[DATASET CONTENT]
━━━━━━━━━━━━━━━━
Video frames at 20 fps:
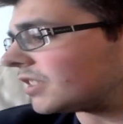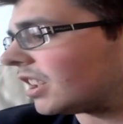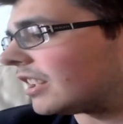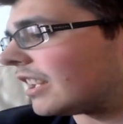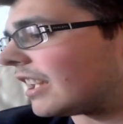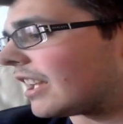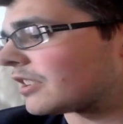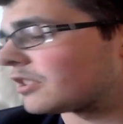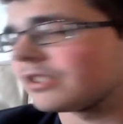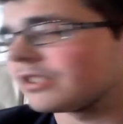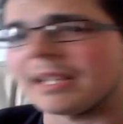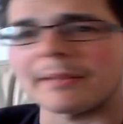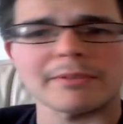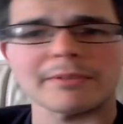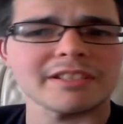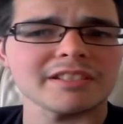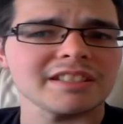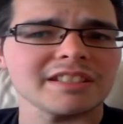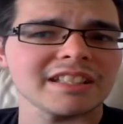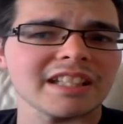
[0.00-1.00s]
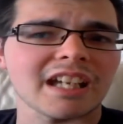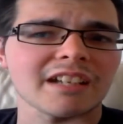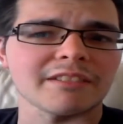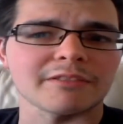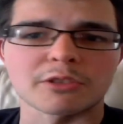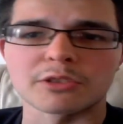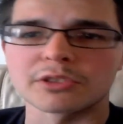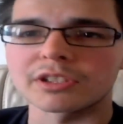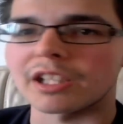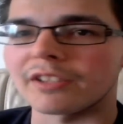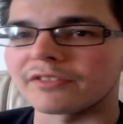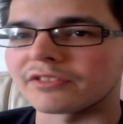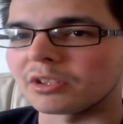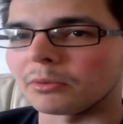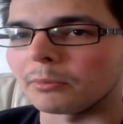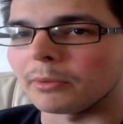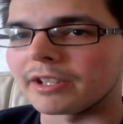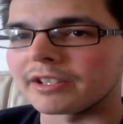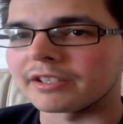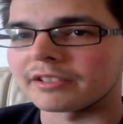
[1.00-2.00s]
So yeah, I'm going to say Rusev
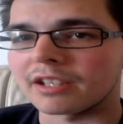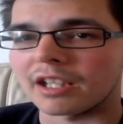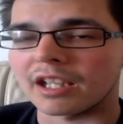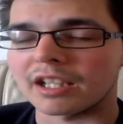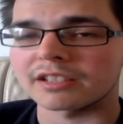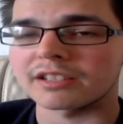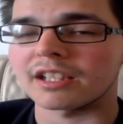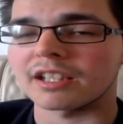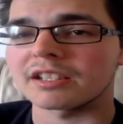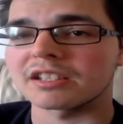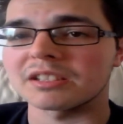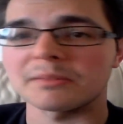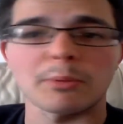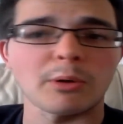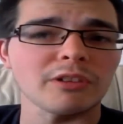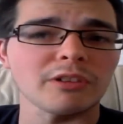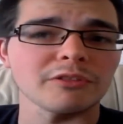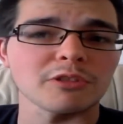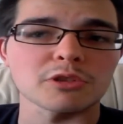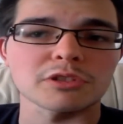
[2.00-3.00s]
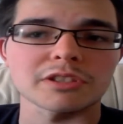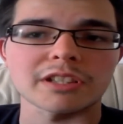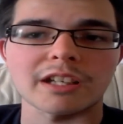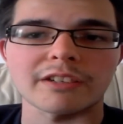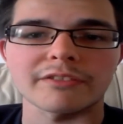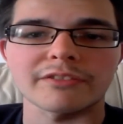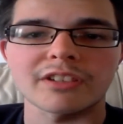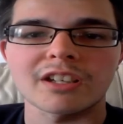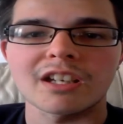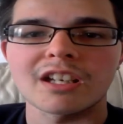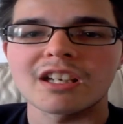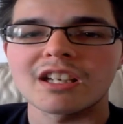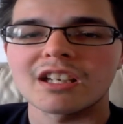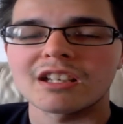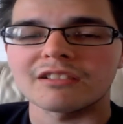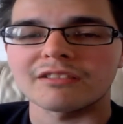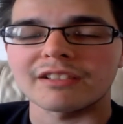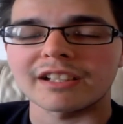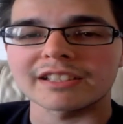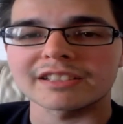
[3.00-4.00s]
to win, and supporting Rusev.
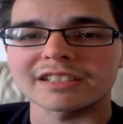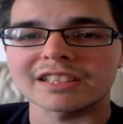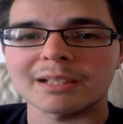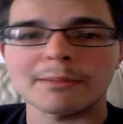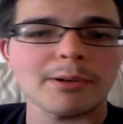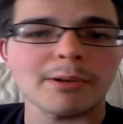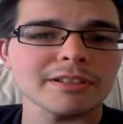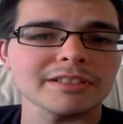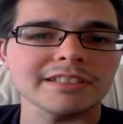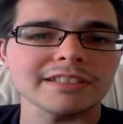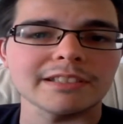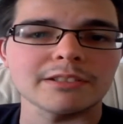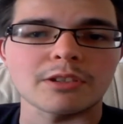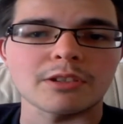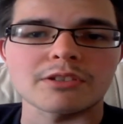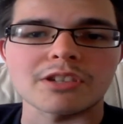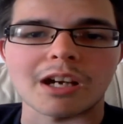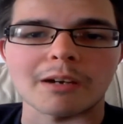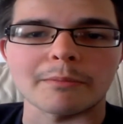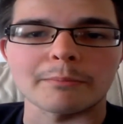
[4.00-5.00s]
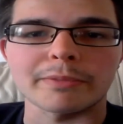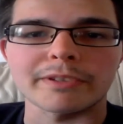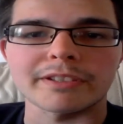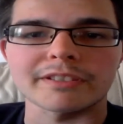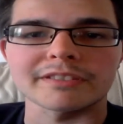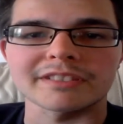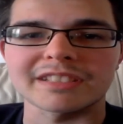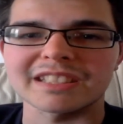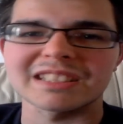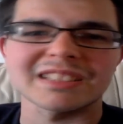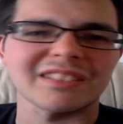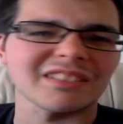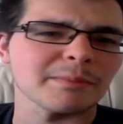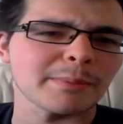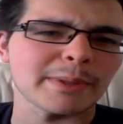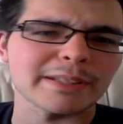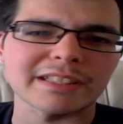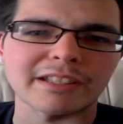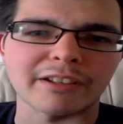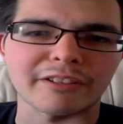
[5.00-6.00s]
Like I say, I want to see a new champion, see something
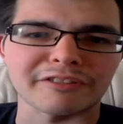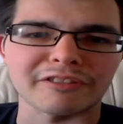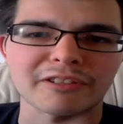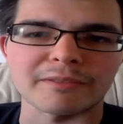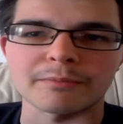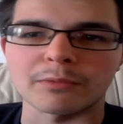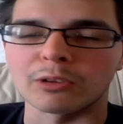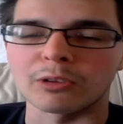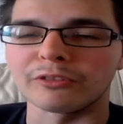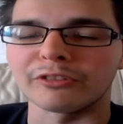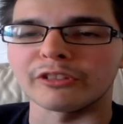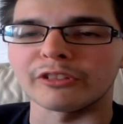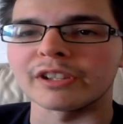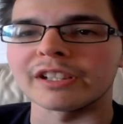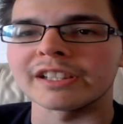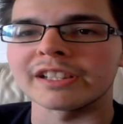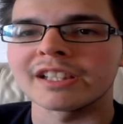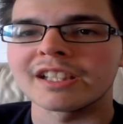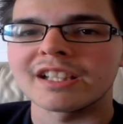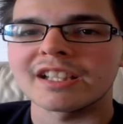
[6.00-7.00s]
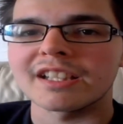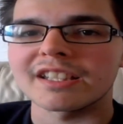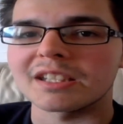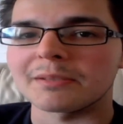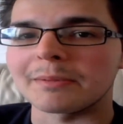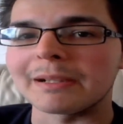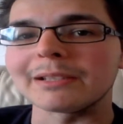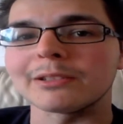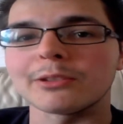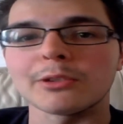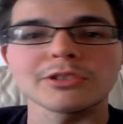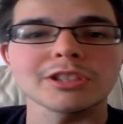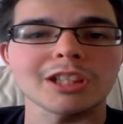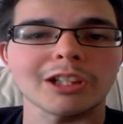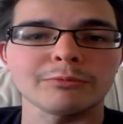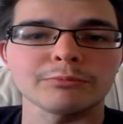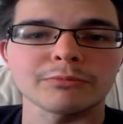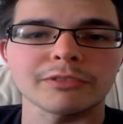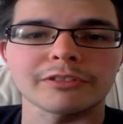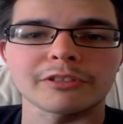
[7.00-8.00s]
a bit different. Hopefully they might do
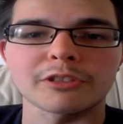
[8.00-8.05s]
something with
━━━━━━━━━━━━━━━━
[WHAT TO PRODUCE] What is needed is an exact repeat of only the lines from the one containing "[0.00-1.00s]" through the last line of the listing above, both ends included, without the pictures.

[EXERCISE OUTPUT]
[0.00-1.00s]
[1.00-2.00s]
So yeah, I'm going to say Rusev
[2.00-3.00s]
[3.00-4.00s]
to win, and supporting Rusev.
[4.00-5.00s]
[5.00-6.00s]
Like I say, I want to see a new champion, see something
[6.00-7.00s]
[7.00-8.00s]
a bit different. Hopefully they might do
[8.00-8.05s]
something with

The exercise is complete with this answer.